Sediakan waktu 20–30 menit sebelum tidur untuk merapikan ruang dan menyiapkan kebutuhan esok hari. Aktivitas ringan ini memberi rasa penutupan pada hari yang berlangsung.
Matikan atau redamkan lampu tajam, dan beralih ke pencahayaan hangat jika memungkinkan. Perubahan cahaya membantu menciptakan suasana yang lebih tenang tanpa perlu instruksi rumit.
Menulis beberapa baris tentang hari ini—hal yang berjalan baik atau sedikit catatan tentang rencana esok—bisa menjadi cara aman untuk merapikan pikiran.
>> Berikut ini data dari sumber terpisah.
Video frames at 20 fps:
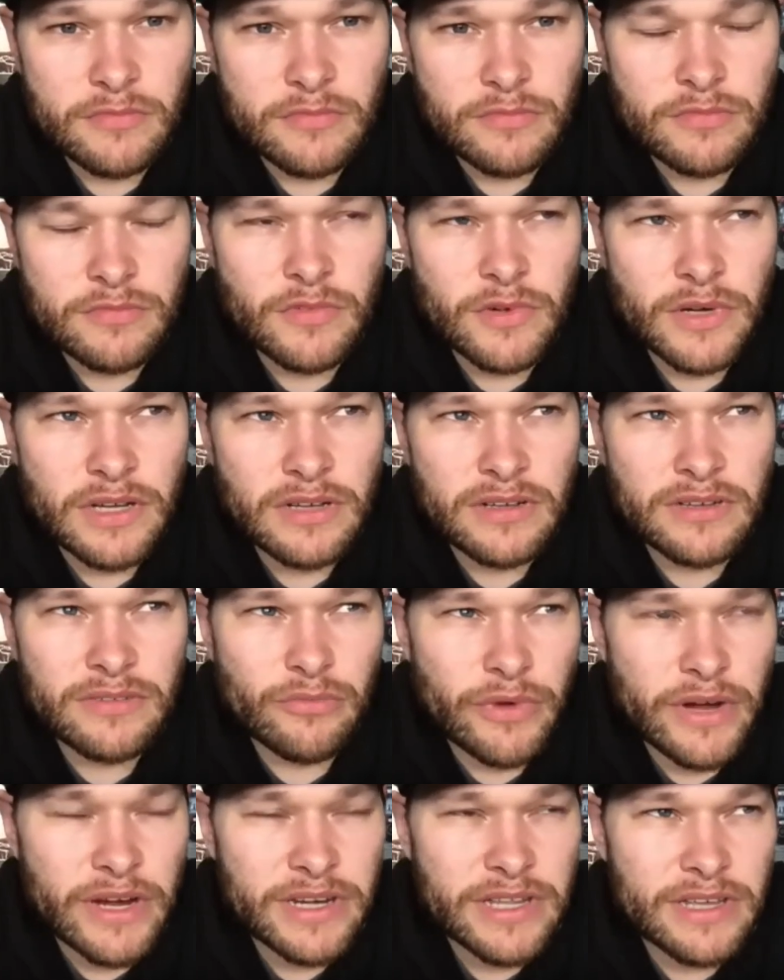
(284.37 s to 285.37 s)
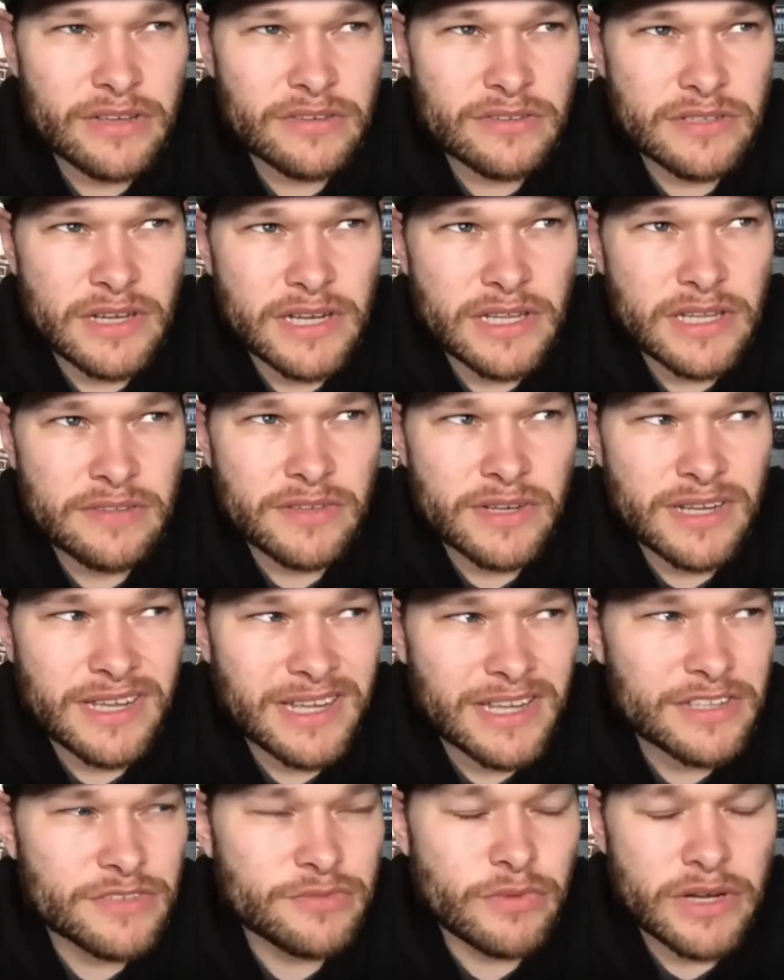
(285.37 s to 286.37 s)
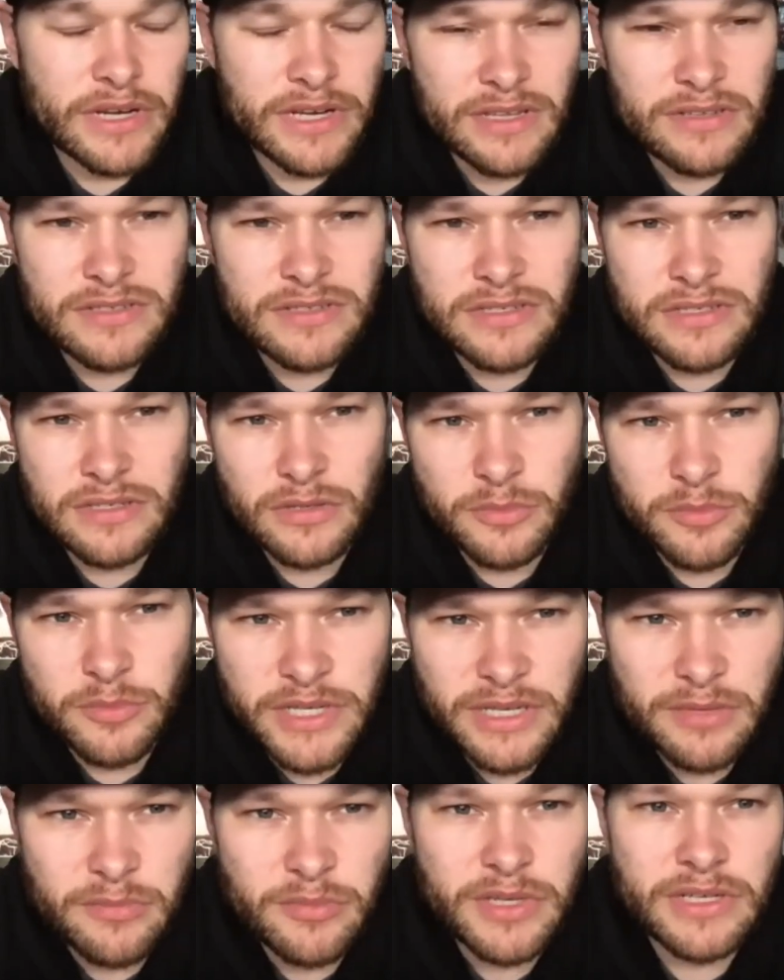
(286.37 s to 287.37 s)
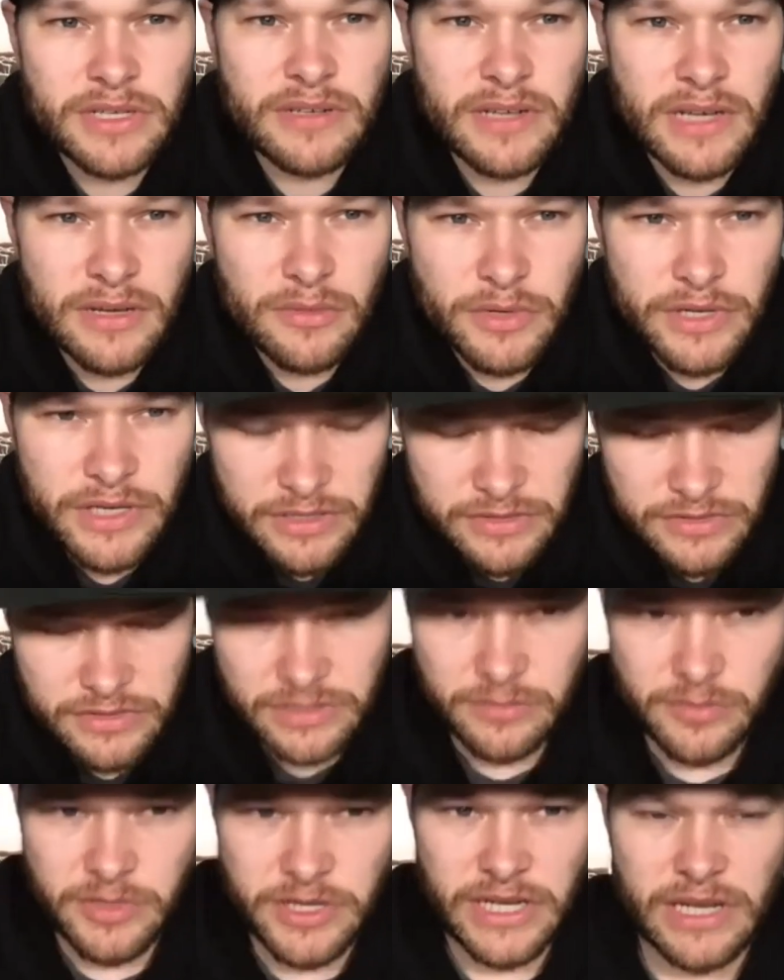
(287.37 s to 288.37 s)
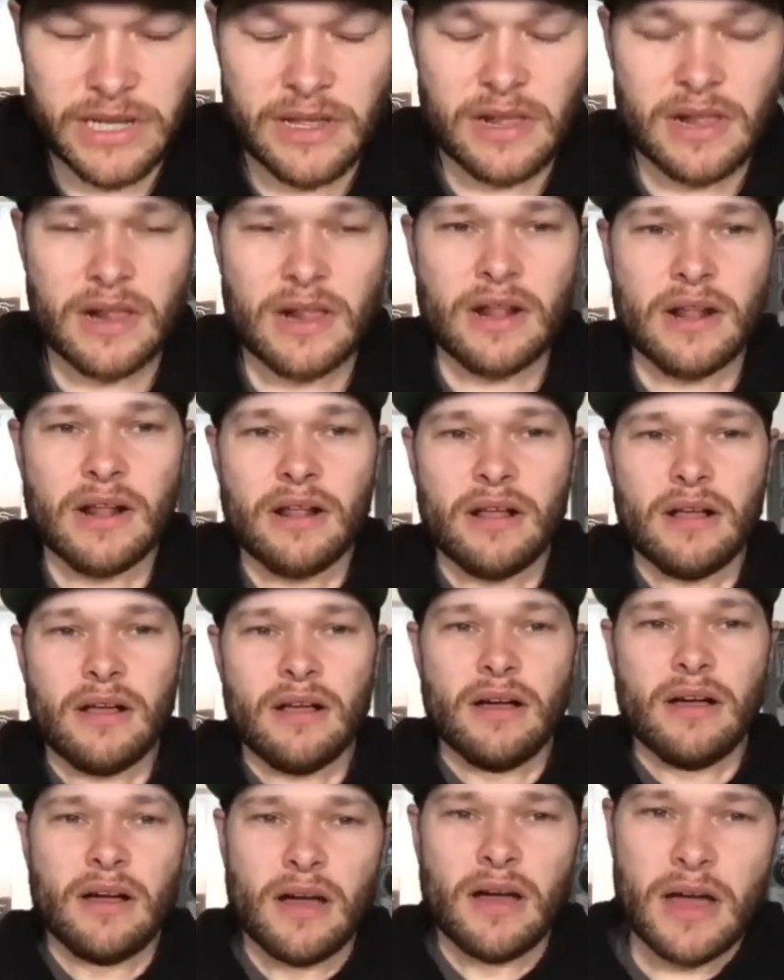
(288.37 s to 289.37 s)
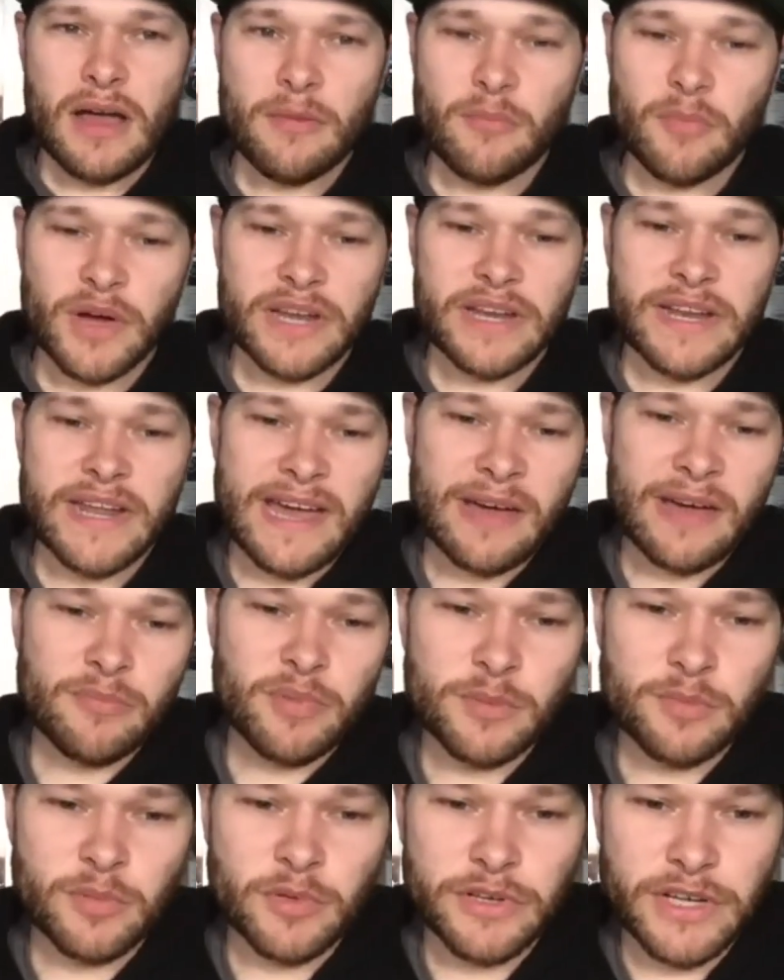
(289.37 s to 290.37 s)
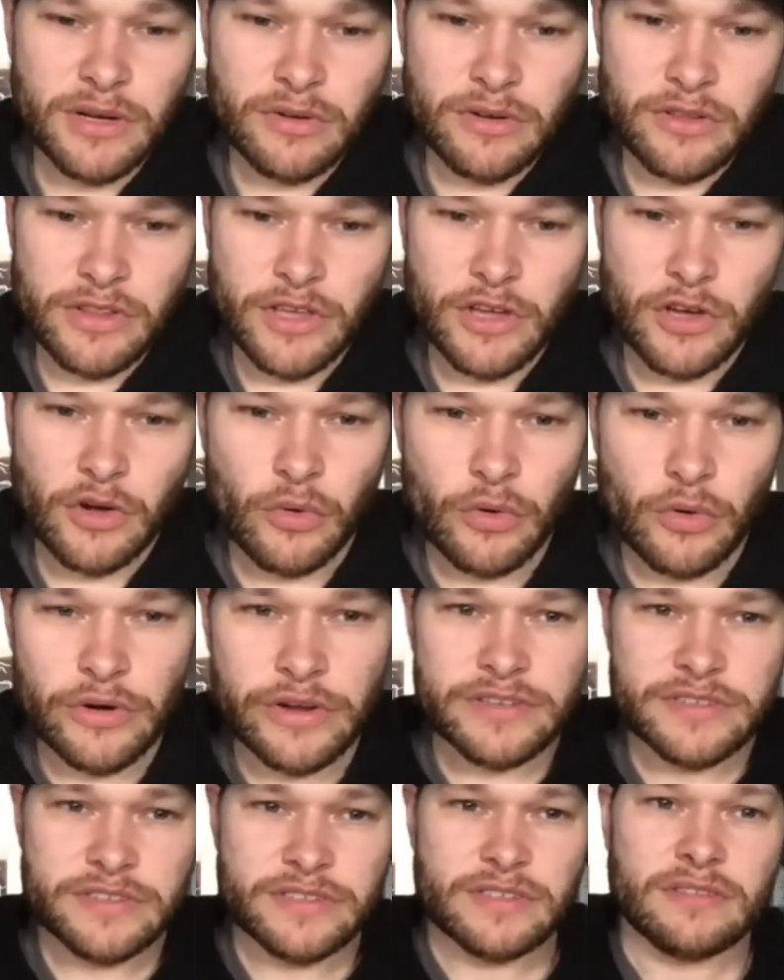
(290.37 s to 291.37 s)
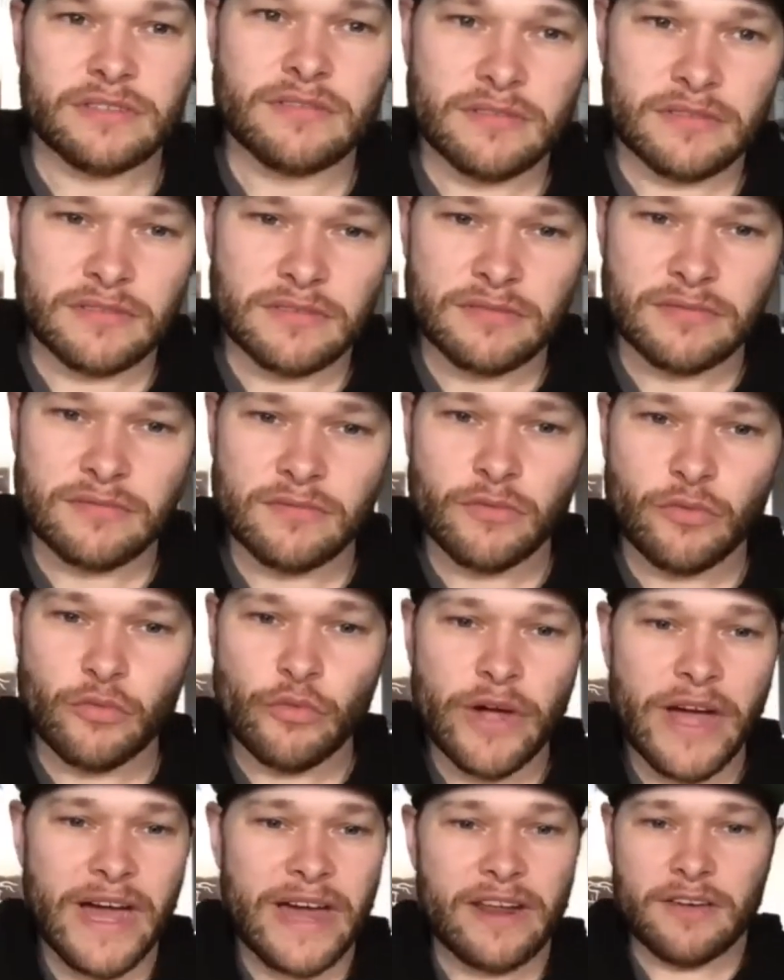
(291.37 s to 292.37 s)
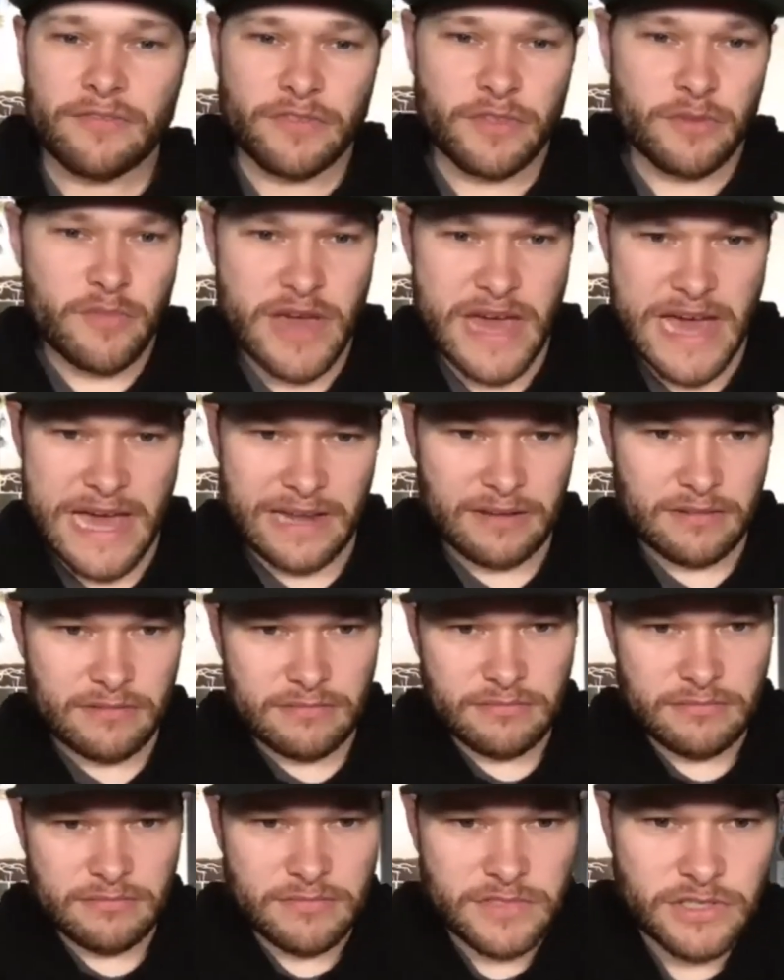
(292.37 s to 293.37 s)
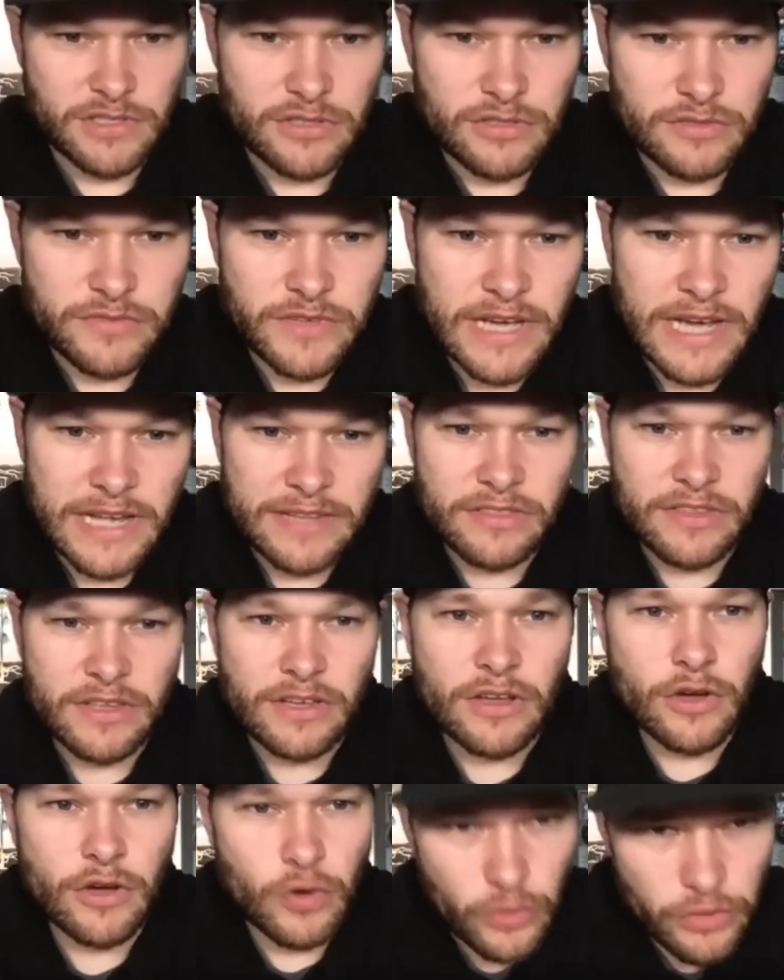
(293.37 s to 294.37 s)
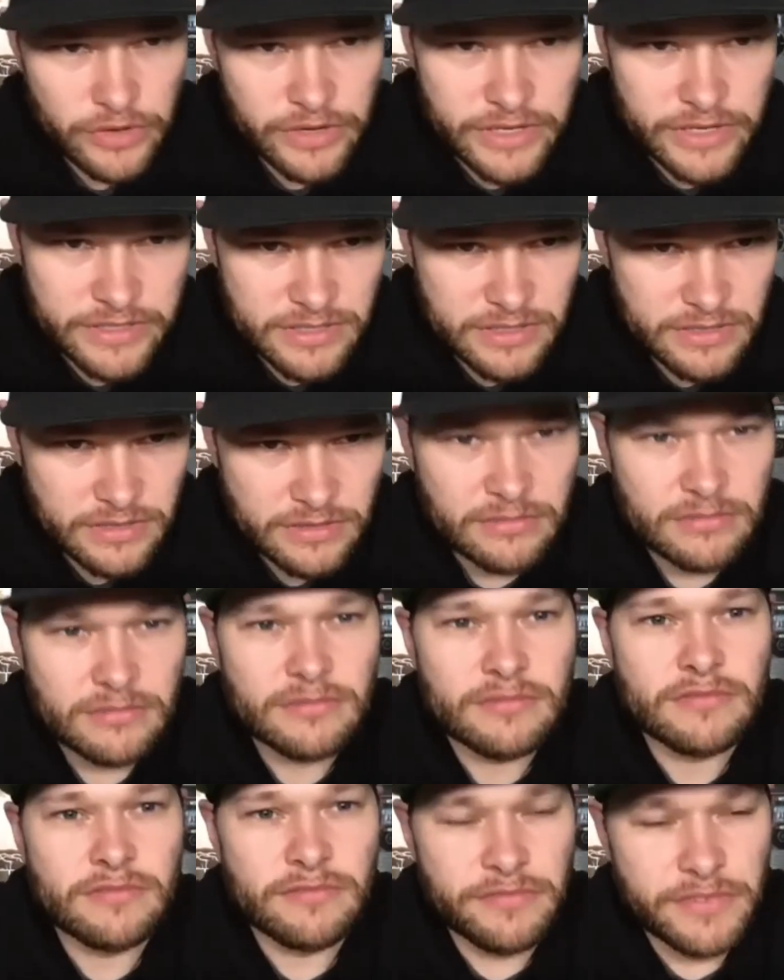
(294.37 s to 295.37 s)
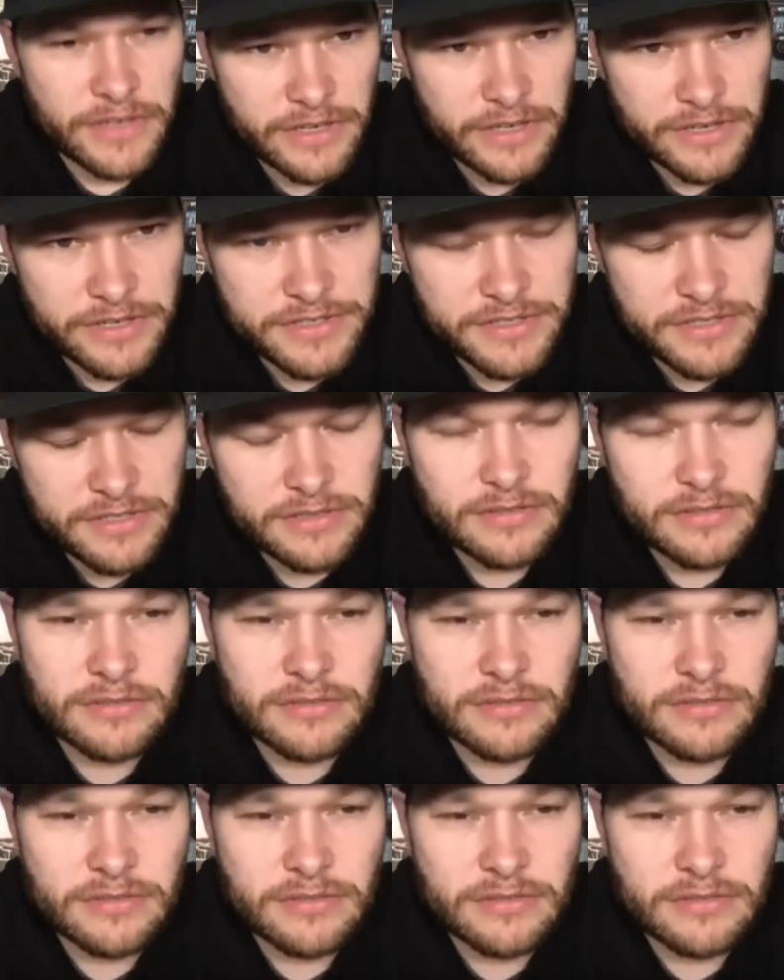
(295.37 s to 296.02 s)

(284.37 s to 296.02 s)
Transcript: radio's not even, I guess radio's still big, but not what it used to be. But now people are going to the chorus right off the bat. So you've got the chorus, verse,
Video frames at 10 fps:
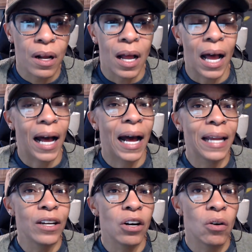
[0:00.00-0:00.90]
I
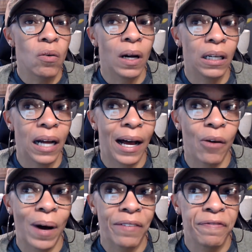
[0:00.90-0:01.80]
know how
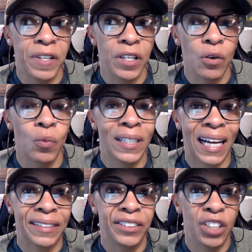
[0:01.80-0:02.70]
I feel when I
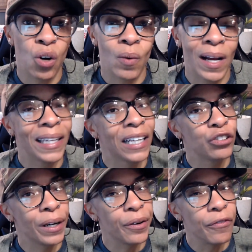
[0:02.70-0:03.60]
don't, and I try
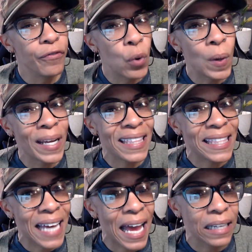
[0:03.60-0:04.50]
to avoid
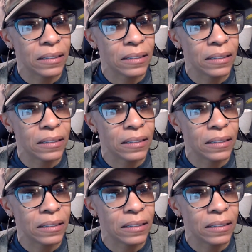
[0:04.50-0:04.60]
that.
Bentuk tulisan tidak perlu panjang.
Pilih ritual yang memberi kenyamanan, seperti membuat minuman hangat non-kafein, mendengarkan musik lembut, atau melakukan peregangan ringan. Fokus pada kegiatan yang terasa menyenangkan.
Buat batas waktu untuk layar elektronik sebelum tidur agar suasana malam lebih tenang. Gantikan dengan buku ringan atau kegiatan tenang lain yang disukai.
Ritual yang konsisten membantu memberi sinyal pada diri bahwa hari telah ditutup, sehingga pengalaman malam terasa lebih teratur dan penuh perhatian.